Synovate has announced some big changes to its senior roster, with Debra Hall announcing her early retirement effective October 29 and long-time independent researcher Duncan Stuart joining the team in a “suitably loose role”.
After some 25 years in the local industry, Hall says she is privileged to be able to leave at the top of her game.
“I have always respected athletes who retire at their peak rather than endure a downward slide, and while I love my work, my colleagues and my clients, I also love my family and personal time, and want to focus more of my energy on them. I am in the fortunate position where I am able to retire early, knowing that the company is in excellent health and that my clients will be well looked after by a highly competent team.”

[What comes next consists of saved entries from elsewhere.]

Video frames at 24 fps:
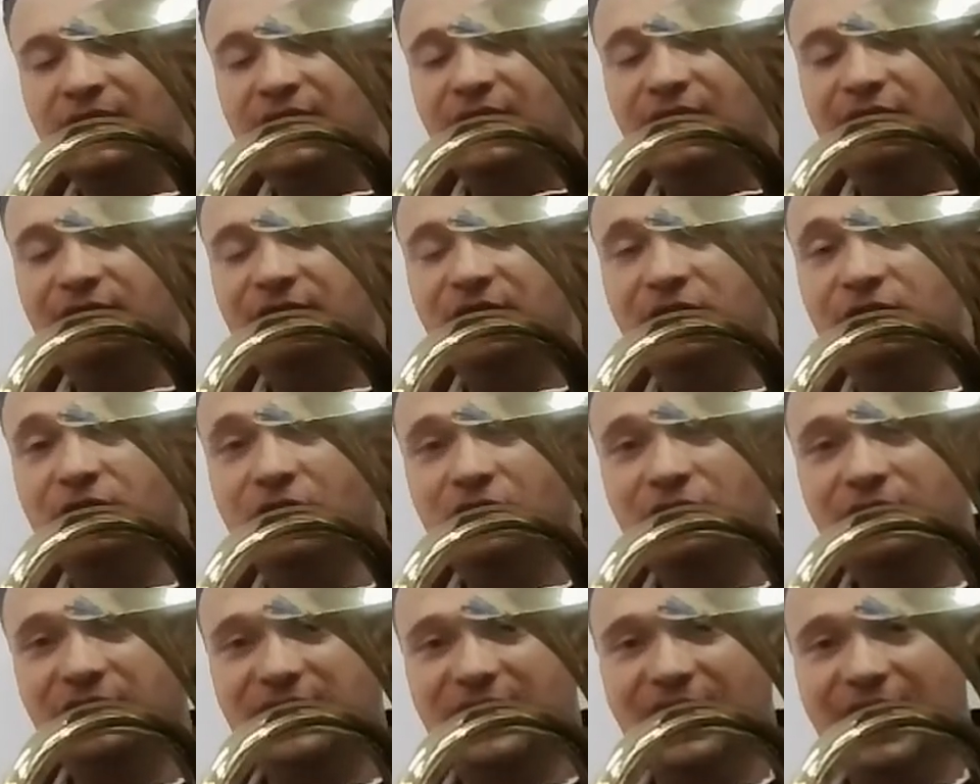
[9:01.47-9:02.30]
If you
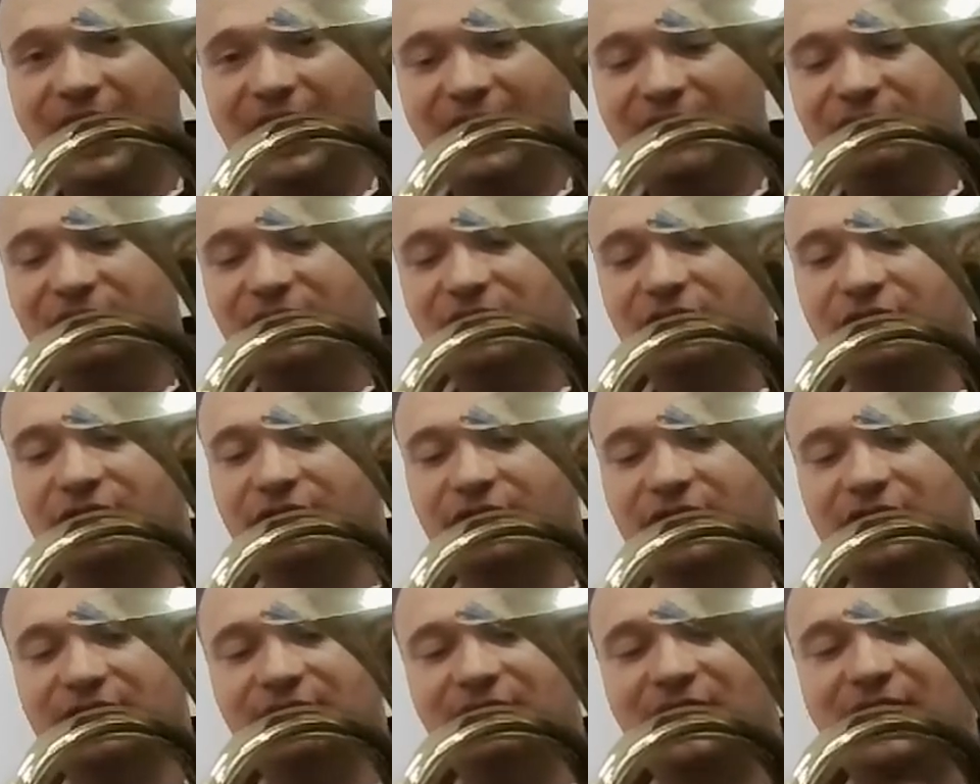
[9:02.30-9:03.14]
only have
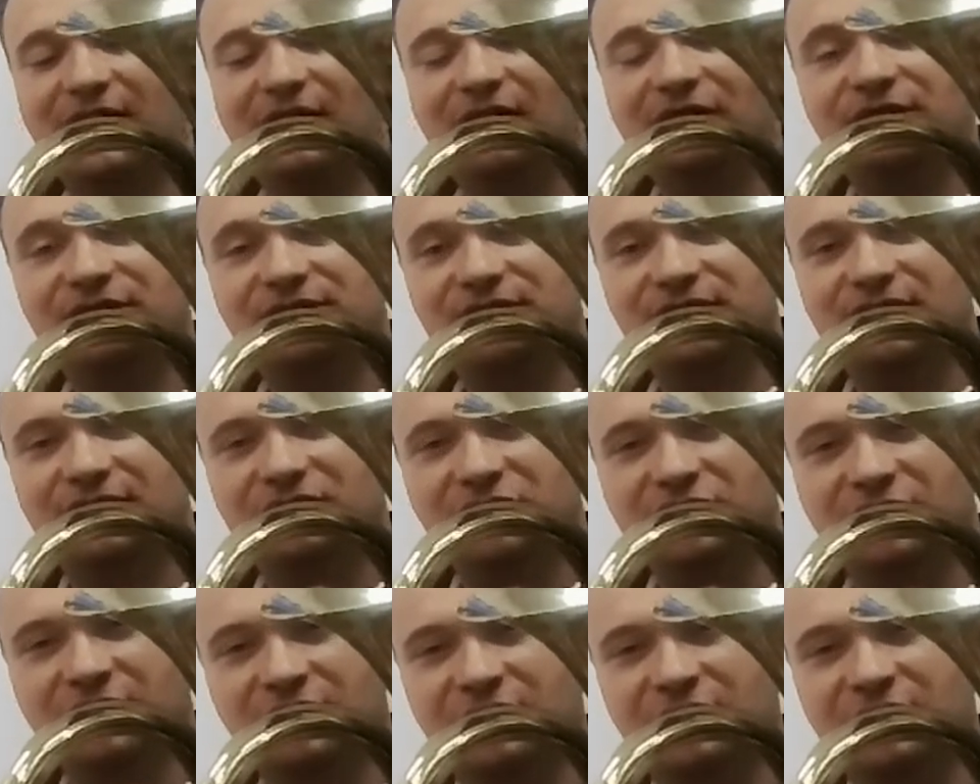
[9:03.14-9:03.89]
3 valves, then you're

Hall, one of New Zealand’s most respected, most awarded and innovative market researchers, co-founded Research Solutions Ltd in her Pakuranga garage in 1992. She has been an integral part of the changing face of market research in New Zealand through her unique combination of intellect, pragmatism, and a willingness to “get off the fence and tell it like it is”.
Hall developed a great match of talented researchers and brave clients, with an unrivalled record in the biannual Market Research Effectiveness Awards. She was made a Fellow of the NZ Market Research Society in 2006, and is currently chairman of the board of the New Zealand Marketing Association.
The strong performance of Hall’s company made it an attractive acquisition for one of the world’s largest market research companies, Synovate, to whom she sold Research Solutions in 2007. Her expertise was highly valued by Synovate’s global operations, who quickly invited her to contribute to the company’s global brand research development team.
Many of Australasia’s best known brands have also benefited from Hall’s research nous, and there will be few people in New Zealand whose consumer experiences have not been improved in some way by Hall’s recommendations to brand and service marketers.
“Debra is the smartest and hardest working researcher I know, but in addition to this she has always placed great importance on training and mentoring other researchers, so she leaves behind a strong, smart and dedicated team,” says Synovate’s New Zealand managing director Ian Mills.
Stuart previously he worked as an independent researcher with his own firm Kudos and was the first market researcher in this country to be elected by his profession as a Fellow of the Market Research Society of New Zealand. Last year was elected as a Life Member in recognition of his contributions to the wider profession, including professional development sessions. In 2003 and 2004 he served as a judge in the NZ marketing Awards, and since the mid 1990s has won numerous awards at conferences.
“I’ve enjoyed 15 years as an independent researcher and have used those years to focus on personal professional development; exploring new ways to conduct and analyse research and better ways to push the value frontier for clients. Markets and media have changed radically in the past two decades, but I believe most researchers have not kept up.”
He says he was initially committed to remaining independent. But two things lured him to Synovate: clients that demonstrate bold thinking and the company’s desire to be the best around.
“They want to be the rock stars of research. I think their awards demonstrate that.”
Mills says Stuart’s role description is suitably loose, and is part the company’s flexible style in which expertise can freely flow.
“Classic research firms have a silo structure and that’s no way to get the best thinking for the client. Duncan joins a highly interactive team of top talent. His mission is to extract as much insight as possible from any given project; to work the data in fresh ways. We can learn things from him to help us lift our game, but at the same time we’ve got the environment where he can lift his. That’s the idea: we want to push each other to new heights.”
Outside of research, Stuart is committed to the running and support of a school he helped build in Cambodia in 2005.